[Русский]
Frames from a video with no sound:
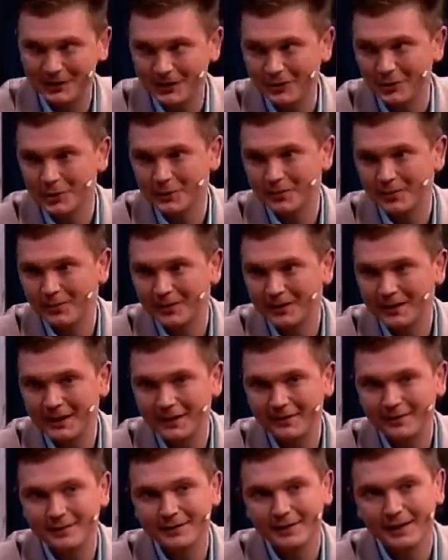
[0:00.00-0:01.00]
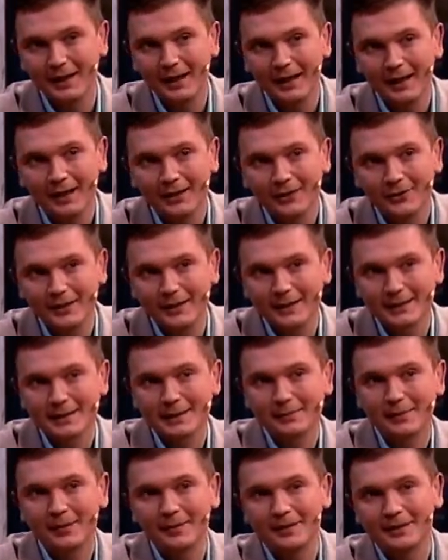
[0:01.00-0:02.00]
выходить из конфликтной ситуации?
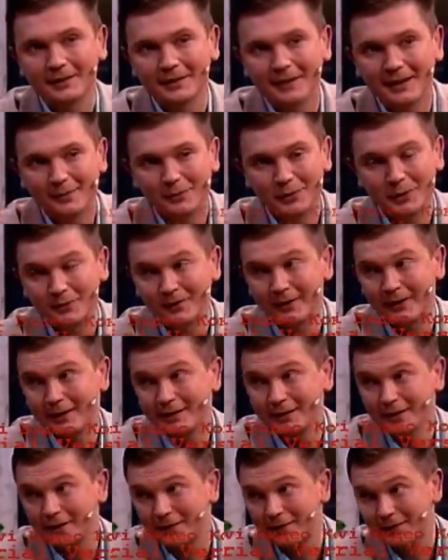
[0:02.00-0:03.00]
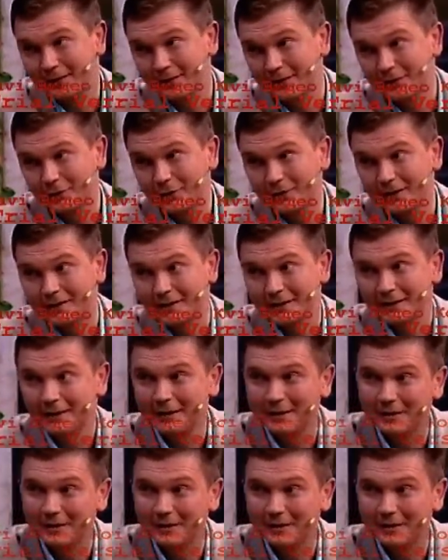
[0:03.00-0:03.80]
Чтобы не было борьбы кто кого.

_ _ _ _ _ _ _

# TASK DETAILS
Exact copy, no pictures: reproduce every record as it stands.

# SOLUTION TO THIS PROBLEM
[Русский]
Frames from a video with no sound:
[0:00.00-0:01.00]
[0:01.00-0:02.00]
выходить из конфликтной ситуации?
[0:02.00-0:03.00]
[0:03.00-0:03.80]
Чтобы не было борьбы кто кого.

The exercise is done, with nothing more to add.